The NBA has been no stranger to the advancement of civic equality for all people, as far as sports leagues go. That reputation perhaps took a hit when commissioner Adam Silver made comments regarding the NBA’s rule that players stand for the national anthem, but players have been openly supportive after the deaths of Eric Garner, Trayvon Martin, and others.
NBA coaches have come forward to have their voices heard, too. Steve Kerr and Gregg Popovich seem to be the ones who grab the most headlines, especially when it comes to Donald Trump, but guys like Stan Van Gundy have also used their platform to advance a social agenda.
On Tuesday, the Detroit Pistons coach wrote an article in Time in support of athletes in the WNBA and NFL who made their statement by kneeling during the national anthem.
Honoring America has to mean much, much more than standing at attention for a song (one which, by the way, contains racist language in later verses). One of the most important freedoms that our military has fought for over two-plus centuries is the freedom of speech. When these professional athletes protest during the anthem, they are exercising one of the very freedoms for which our military men and women fought so valiantly, thus honoring our highest values and, in turn, those who have fought for them.

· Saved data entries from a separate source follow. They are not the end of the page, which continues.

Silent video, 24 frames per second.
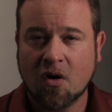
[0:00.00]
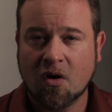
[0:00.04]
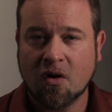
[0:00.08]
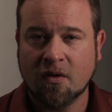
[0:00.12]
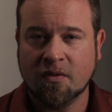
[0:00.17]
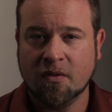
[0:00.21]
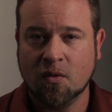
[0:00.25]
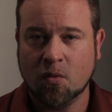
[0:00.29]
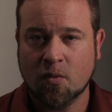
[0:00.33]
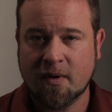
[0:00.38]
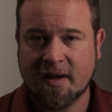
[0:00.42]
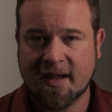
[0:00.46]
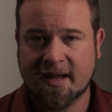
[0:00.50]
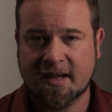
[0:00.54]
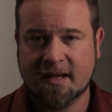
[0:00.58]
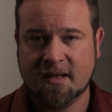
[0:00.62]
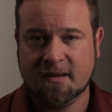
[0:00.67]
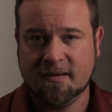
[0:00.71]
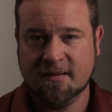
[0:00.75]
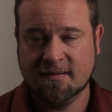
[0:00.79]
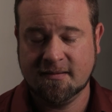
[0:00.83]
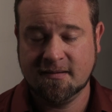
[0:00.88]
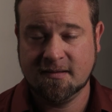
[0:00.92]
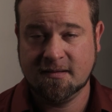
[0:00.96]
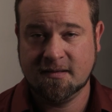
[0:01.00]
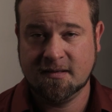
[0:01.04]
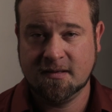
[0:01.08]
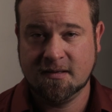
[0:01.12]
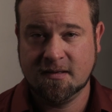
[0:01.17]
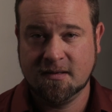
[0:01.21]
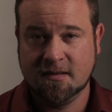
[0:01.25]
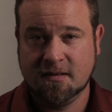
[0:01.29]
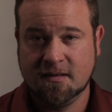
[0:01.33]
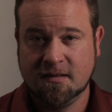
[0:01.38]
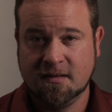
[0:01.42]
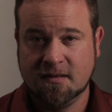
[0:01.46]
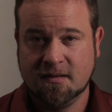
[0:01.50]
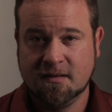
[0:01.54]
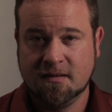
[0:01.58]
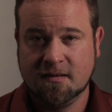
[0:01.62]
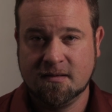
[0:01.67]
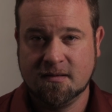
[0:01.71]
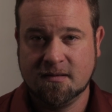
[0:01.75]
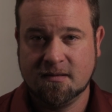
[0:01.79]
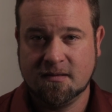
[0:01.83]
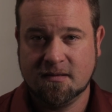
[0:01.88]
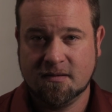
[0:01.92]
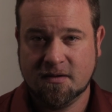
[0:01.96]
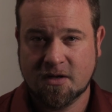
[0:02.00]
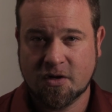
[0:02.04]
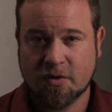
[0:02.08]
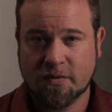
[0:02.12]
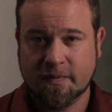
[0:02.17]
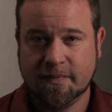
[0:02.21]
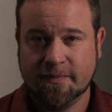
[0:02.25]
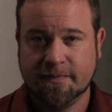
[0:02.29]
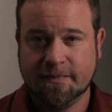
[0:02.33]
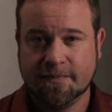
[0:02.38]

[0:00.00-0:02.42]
all the way? No.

We should never forget that this country was founded by protesters. Our founding fathers declared independence from Great Britain because they were dissatisfied with the laws and policies that they believed abridged their freedoms. Had they taken the stance that many want our professional athletes to take — to just shut up and honor your country no matter what — we would be living in British colonies. Furthermore, as Dr. Dyson reminded our team, protest has nearly always been the catalyst for meaningful change. And it has always made people uncomfortable. This was true of the abolitionists, the women’s suffrage movement, the civil rights movement and the gay rights movement, all of which shined a bright and needed light on injustice, demanded that our country live up to its stated ideals and produced our most meaningful change. To be sure, they made people feel uncomfortable along the way, but those were the people who needed to feel uncomfortable. People should never be permitted to feel comfortable while trampling the rights of others.
Van Gundy’s entire piece is well worth the read given his perspective and the time he’s spent with his team talking about social change.